Forage quality doesn’t increase after harvest, so what methods can be put into place to ensure haylage yields are of optimum use to animals? Agriculture experts have spent years researching what steps affect forage nutrition and some of the most minute details can alter the makeup of your product.

“We should remember the hay is the highest quality the day that we cut it,” said Dr. Dan Undersander, forage agronomist at the University of Wisconsin-Madison. “We’re simply trying to preserve that quality through the harvesting process. The higher the quality the more animal performance we’ll get in terms of weight gain or milk production.”

In his years of experience, Undersander said the cutting height of your forage should be the first step in your management system.

The cutting height is really important, and from the perspective of quality, getting that cutter bar off the ground by 3 or 4 inches – whatever it may be depending on the grass – is pretty important. When you’re going to select a mower conditioner, you need to ask these questions: How high can this thing cut? How high can I get the cutter bar off the ground? In doing that also ask is there a way to get it off the ground without tilting the head back?
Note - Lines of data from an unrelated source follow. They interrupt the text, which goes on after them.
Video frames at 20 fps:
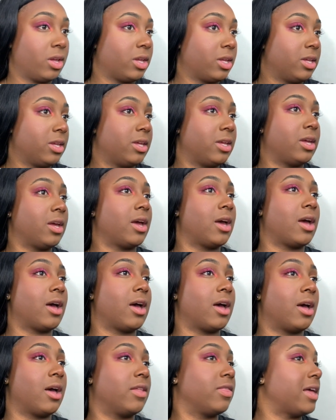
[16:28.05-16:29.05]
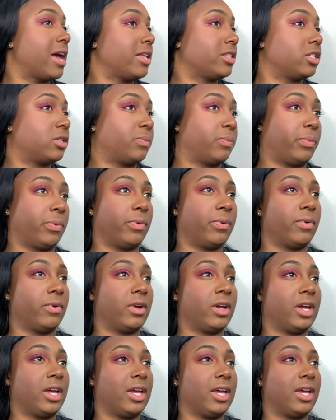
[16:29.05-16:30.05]
Yeah, that's
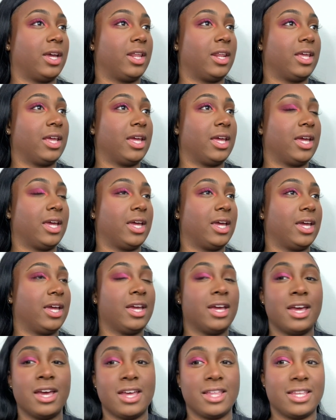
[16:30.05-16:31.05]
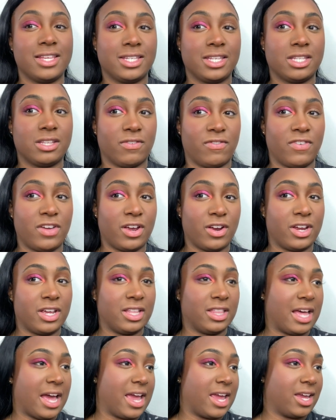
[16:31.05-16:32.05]
pretty. This is a very
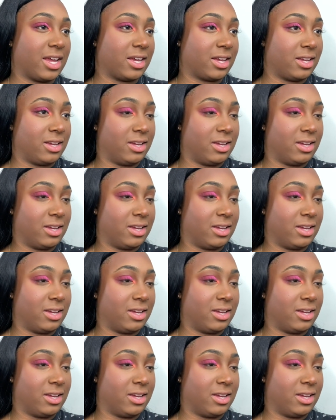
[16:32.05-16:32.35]
like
Vermeer has found that having the head tilted forward on the mower conditioner will result in a cleaner cut, though many manufacturers’ machinery requires you to tilt the head back.

Undersander recommends cutting legume crops at 3 inches, cool season grass at 4 inches and land grass or millet up to 6 inches.


“The reason being, is the grass stores energy in the base of the stem and if we cut too short then it won’t regrow as fast and it won’t yield as much for the year,” Undersander explained. “Alfalfa, on the other hand, and clover store their energy in the root and you can cut them shorter because they will regrow from those carbohydrates in the roots.”

The reason Undersander recommends 3 inches for alfalfa is two-fold. While cutting lower results in more tonnage – it’s all stem and low-quality forage. The second reason is that the lower the cut, the more soil that can be picked up (particularly with disc mowers) when the soil is dry.

“We have seen samples that come through the forage testing lab that oftentimes run as much as 15 to 18 percent ash,” Undersander said. “Inside the grass or alfalfa, we have something close to around six percent ash. So that means these people have picked up 10 percent dirt. What we do know is that beef cattle don’t gain weight eating dirt and cows don’t milk eating dirt.”

I know when I was a kid, we used to basically scalp the ground when mowing. When I look at it now, from the perspective of quality, getting that cutter bar up off the ground is essential.

Undersander says keeping the total ash content of forage below 10 percent is a doable goal that’s essential to nutrition. With this 10 percent goal, he’s allotting for an estimated six to eight percent of ash inside the plant and one or two percent dirt.

“We can’t get away from dirt but we can try to keep it to a minimum,” Undersander said. “What we do find is that the more dirt that you have in that sample – remember that each one percent of ash reduces the TDN (total digestible nutrients) content by one percent, because each one percent ash is one percent less nutrients and one percent less minerals.”